Jurgen Klopp’s arrival at Liverpool has been greeted with much acclaim by Liverpool fans. Based on his record in the Bundesliga it is clear to see why he was the clear favourite. Indeed, as soon as he announced his decision to leave Dortmund halfway through last season there was only one likely destination. Klopp had expressed his desire to manage in the Premier League. Chelsea are not going to let Mourinho go (or weren’t last season). Manchester City have their eyes on Guardiola as Pellegrini’s replacement. Arsene Wenger will never be replaced (as fourth place is like winning the league)… and Manchester United opted for an old head (and old tactics) with Van Gaal, meaning Klopp’s style will be too greater shift when he does retire, or gets pushed out after failing to win anything in three years. Rodgers knew he was walking a tightrope and except for Klopp’s desire to have a sabbatical, would have been replaced in the summer.
Even the Twittersphere was full of positivity for Klopp’s appointment. There was genuine disappointment amongst other Premiership fans, that Klopp was now Liverpool manager and ultimately their ‘soon-to-be’ figure of hate.
Klopp appears to be the perfect appointment. Whereas Rodgers was a bold move by the Fenway Group, giving a young, talented British manager a chance at the highest level, he had no winning pedigree, no trophies. What Klopp achieved at Dortmund mirrors what Liverpool require. He took a Dortmund team that had fallen from greatness and despite not having the financial power of Bayern (replace with the big four in England) he transformed them into Bundesliga winners on two occasions and a force to be reckoned with in Europe. His much lauded philosophy, to play high-octane, attractive football, was one of the major contributing factors in changing how Barcelona, their wannabees, and Guardiola’s new team, adapted their Tiki Taca style. Klopp, along with Joachim Low and Klinsmann, were part of a new breed of German coaches that changed the entire philosophy of a nation’s playing style after dismal performances in two European Championships (2000 and 2004). In doing so, they have managed World Champions, League winners and helped develop genuine world class footballers.
In contrast, Britain’s new breed of coaches are yet to hit those same dizzy heights; Rodgers, Lambert, Sherwood, Pearce and Southgate.

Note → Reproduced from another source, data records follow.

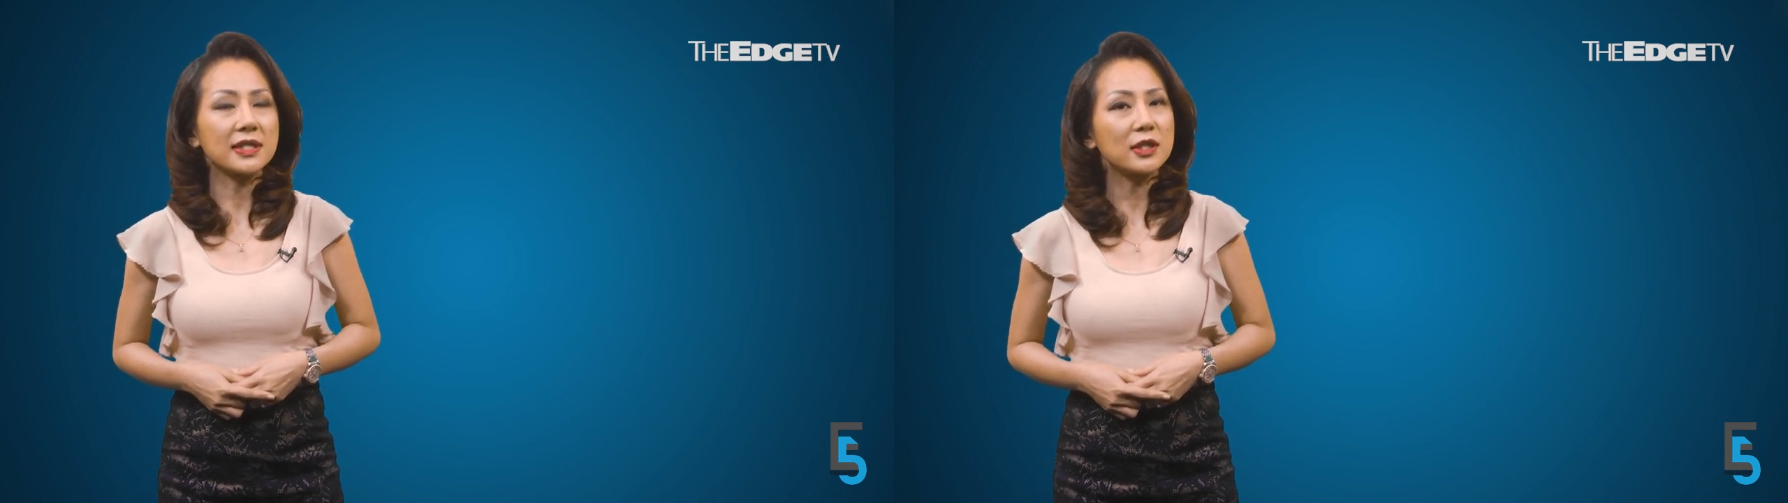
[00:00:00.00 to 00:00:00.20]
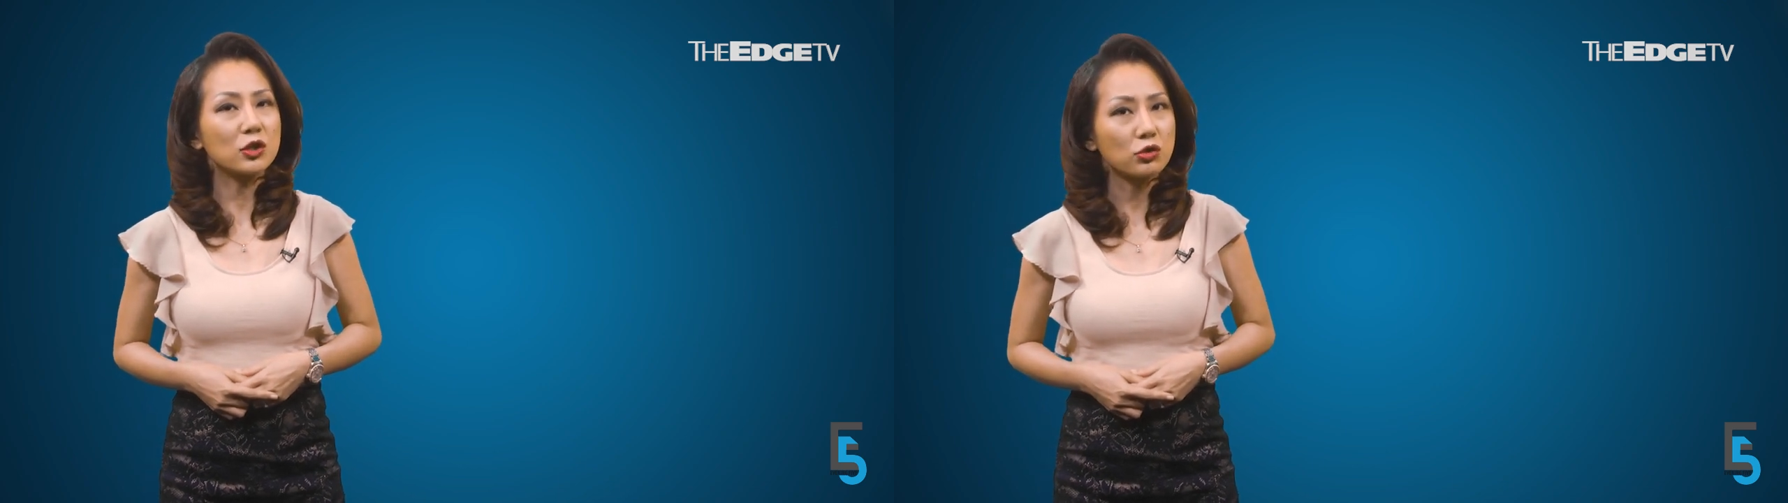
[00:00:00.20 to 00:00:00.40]

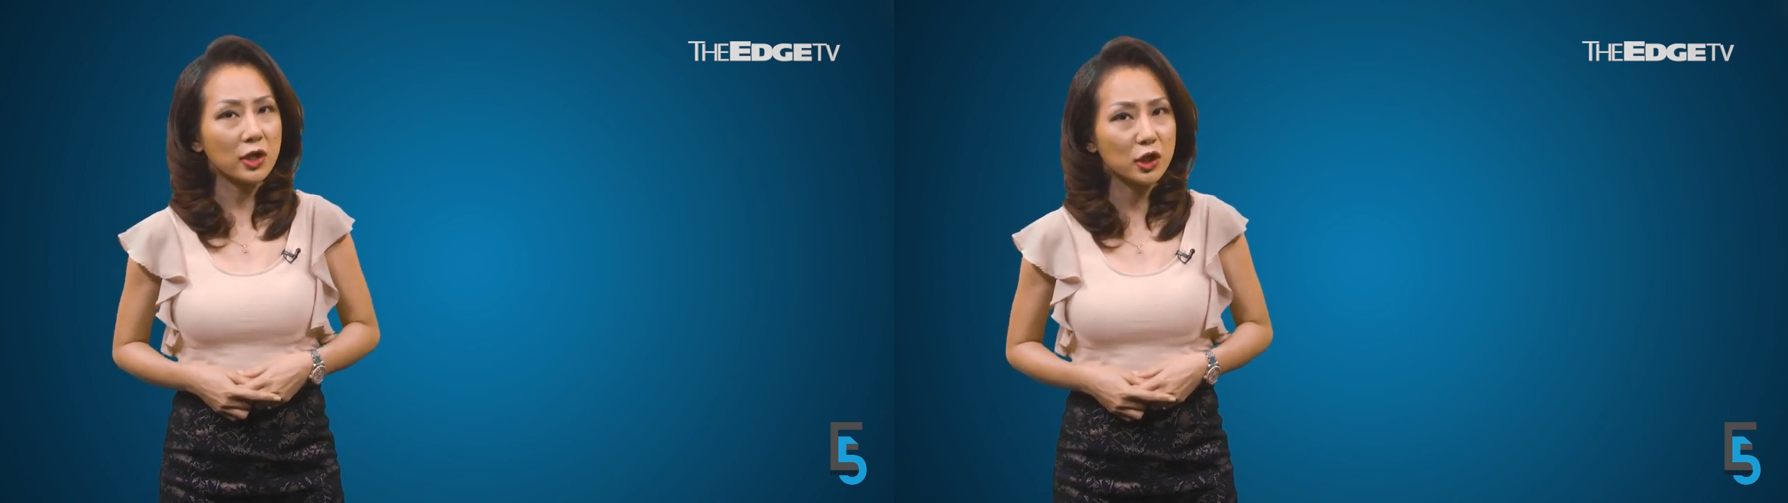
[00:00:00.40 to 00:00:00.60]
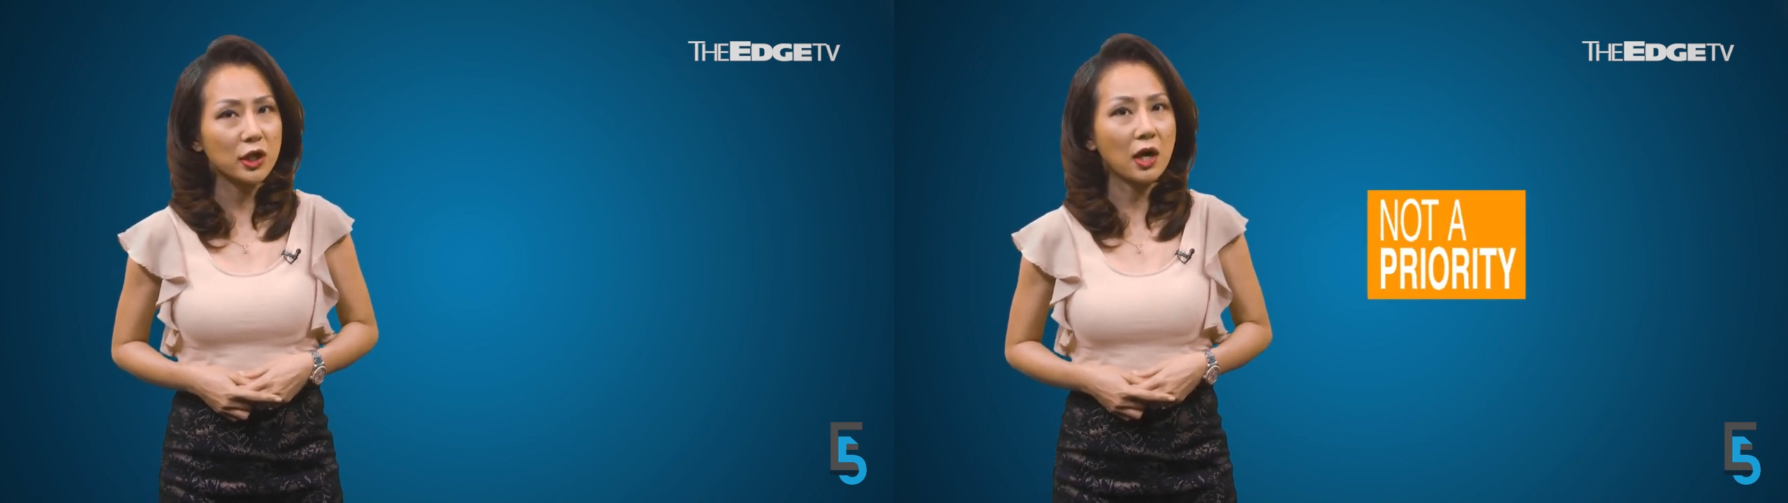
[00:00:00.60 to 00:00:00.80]

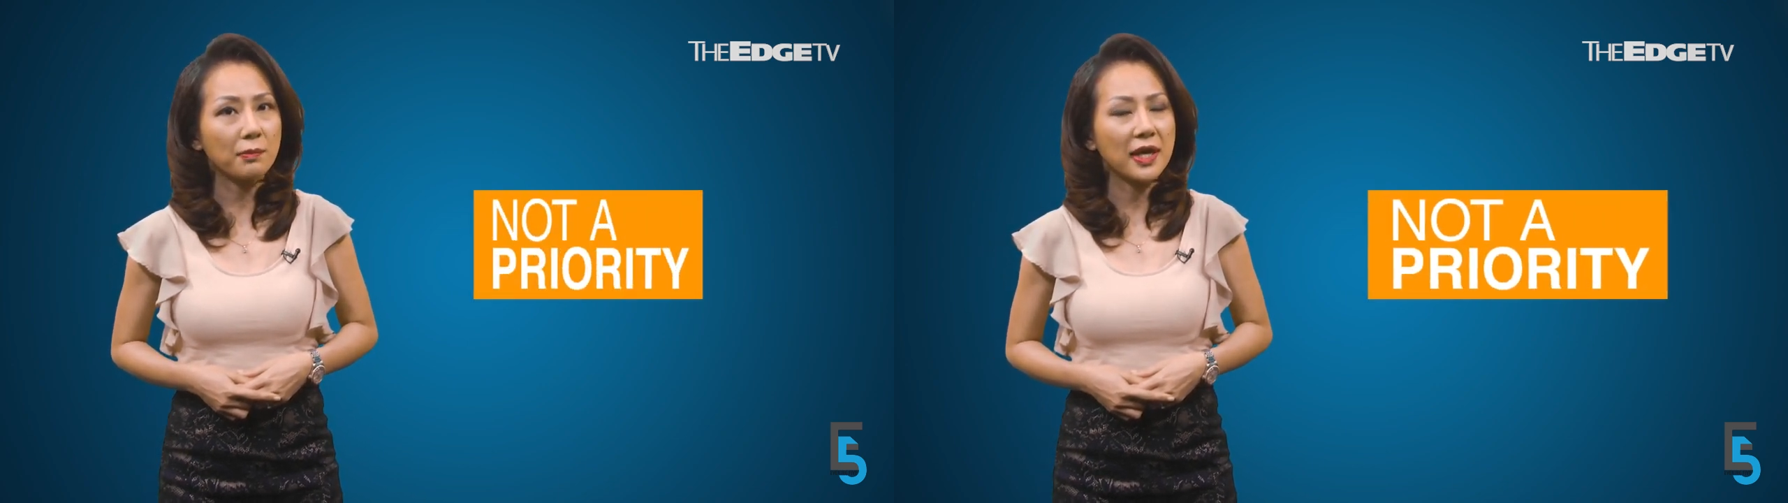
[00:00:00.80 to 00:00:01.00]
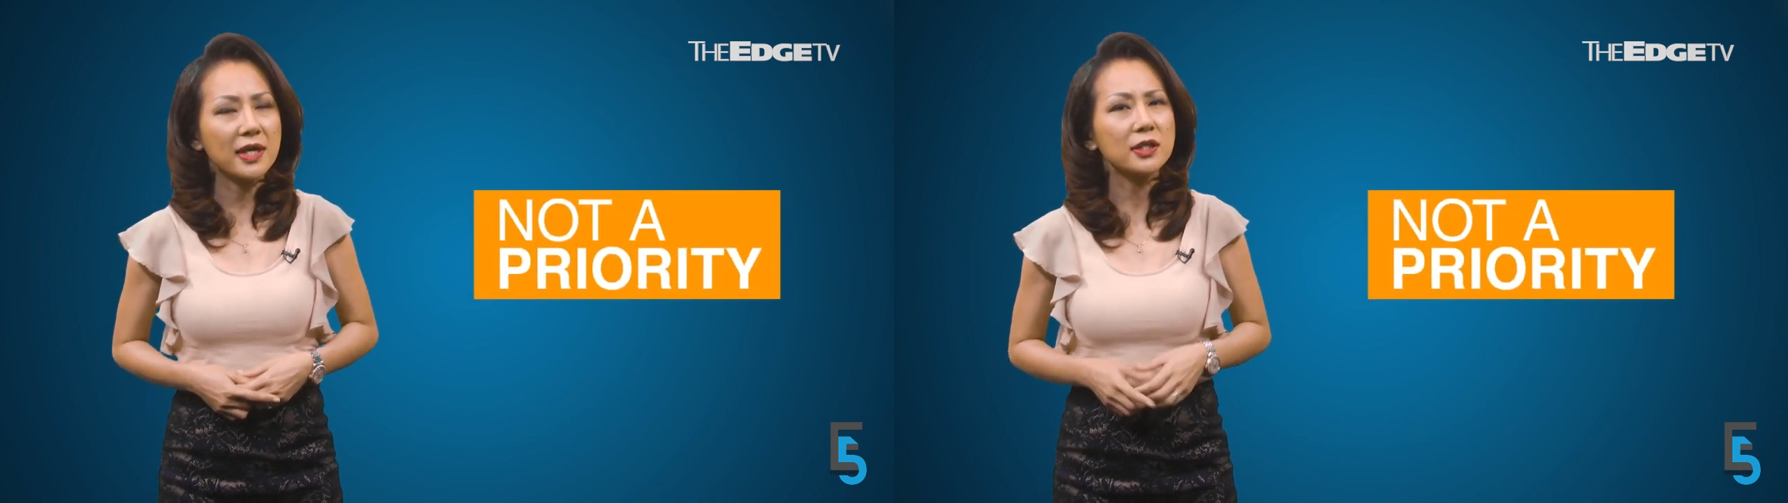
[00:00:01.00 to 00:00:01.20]
construction
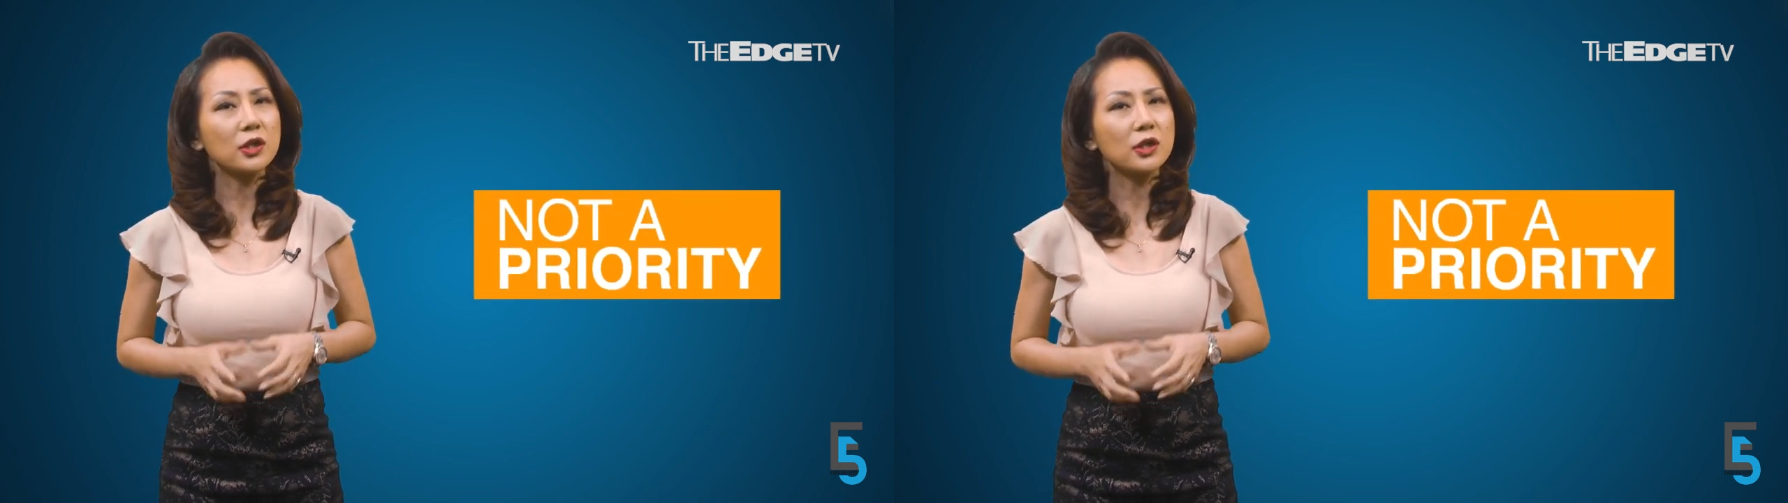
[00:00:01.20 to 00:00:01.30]
arm is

Liverpool and their fans welcome a German manager to the helm for the first time. If you cast your mind back to the defensive and deconstructive approach associated with German football, the thought of that would have left the Kop aghast, but it shows how much Klopp, and his compatriots, have done for the modern game, that the 48-year-old is heralded as the saviour, and the perfect match, for a club recognised across the world as one of the leaders in attacking, attractive football.